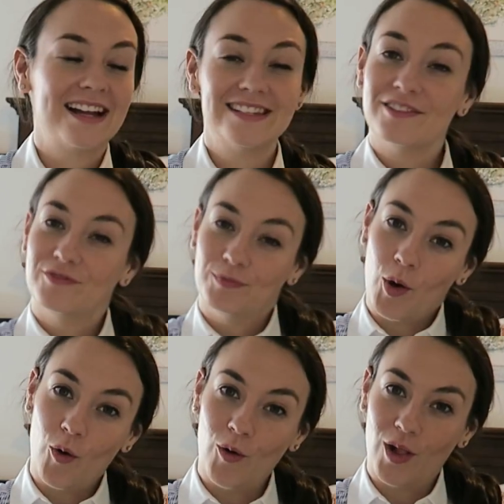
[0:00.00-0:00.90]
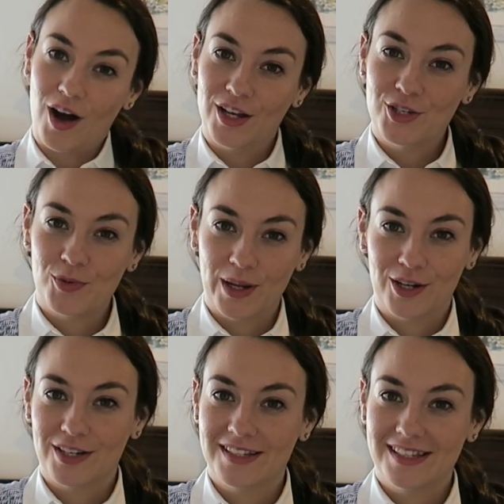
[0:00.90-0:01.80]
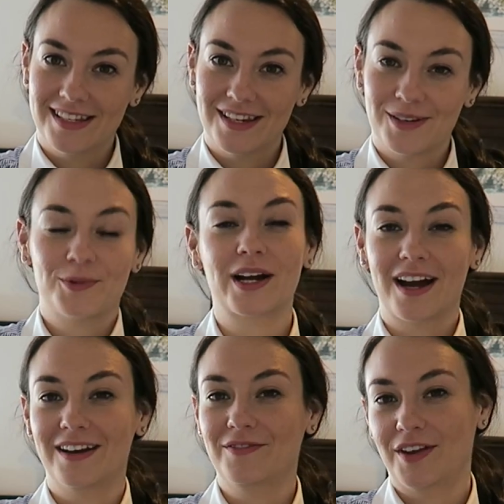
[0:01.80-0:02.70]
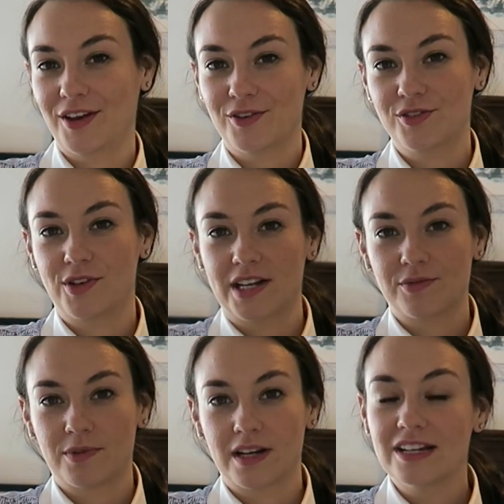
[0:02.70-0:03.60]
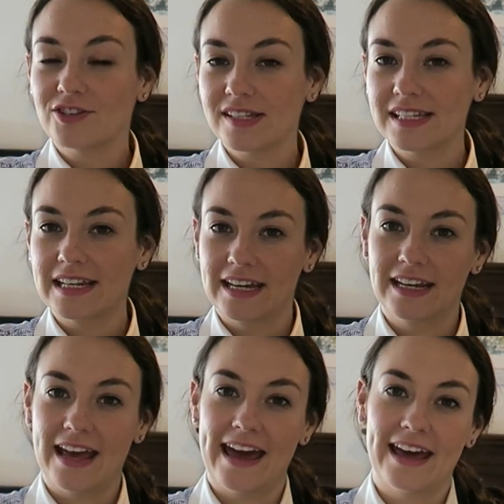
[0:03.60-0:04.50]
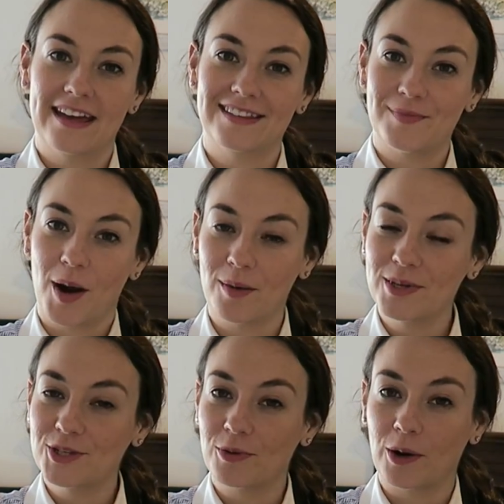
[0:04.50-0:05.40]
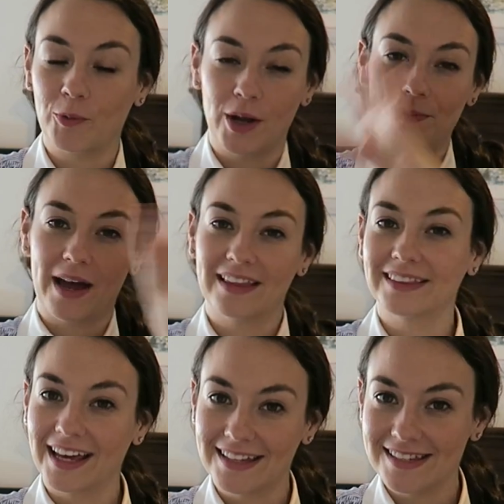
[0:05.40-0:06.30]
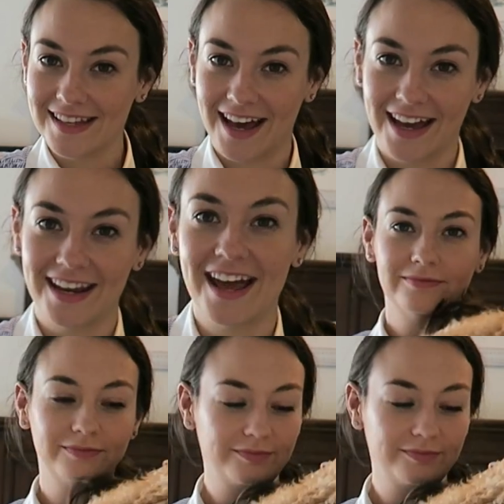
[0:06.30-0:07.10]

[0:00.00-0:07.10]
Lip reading: I did a poll on Twitter to see what kind of videos you guys were interested in, and the apartment tour won by a landslide. You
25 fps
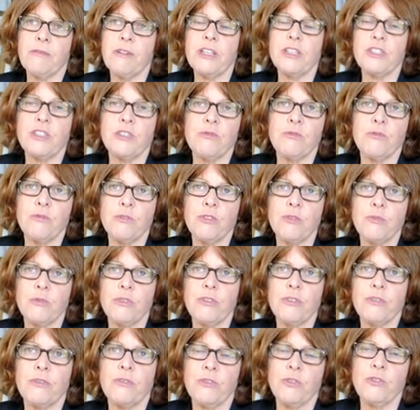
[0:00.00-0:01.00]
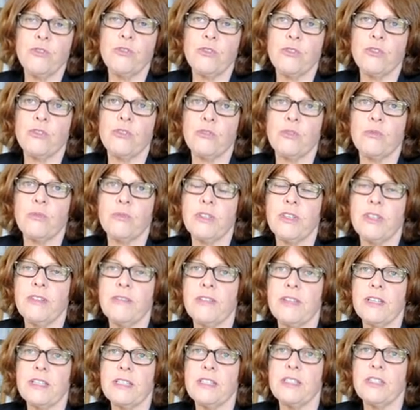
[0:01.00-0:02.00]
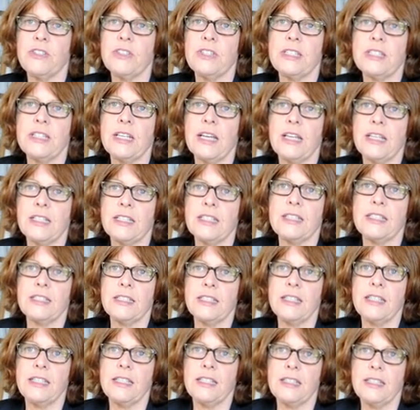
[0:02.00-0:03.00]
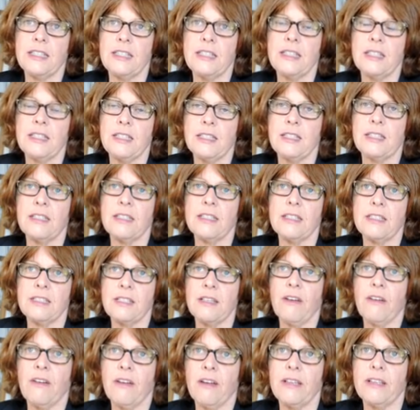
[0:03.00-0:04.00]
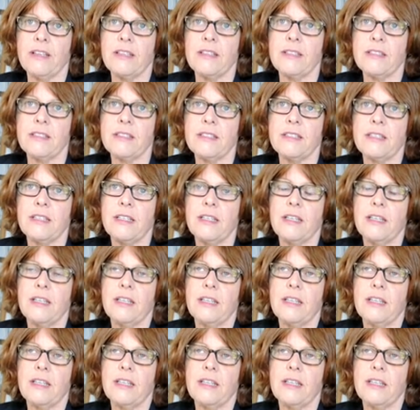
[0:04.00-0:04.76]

Once you've worked with a few children with FASD, you start to see the signs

· · · ·

▸ **Problem to solve**
In the material above, the stretch from the line with "[0:00.00-0:07.10]" through the line with "[0:03.00-0:04.00]" is to be given again exactly, minus the pictures.

▸ **Expected answer**
[0:00.00-0:07.10]
Lip reading: I did a poll on Twitter to see what kind of videos you guys were interested in, and the apartment tour won by a landslide. You
25 fps
[0:00.00-0:01.00]
[0:01.00-0:02.00]
[0:02.00-0:03.00]
[0:03.00-0:04.00]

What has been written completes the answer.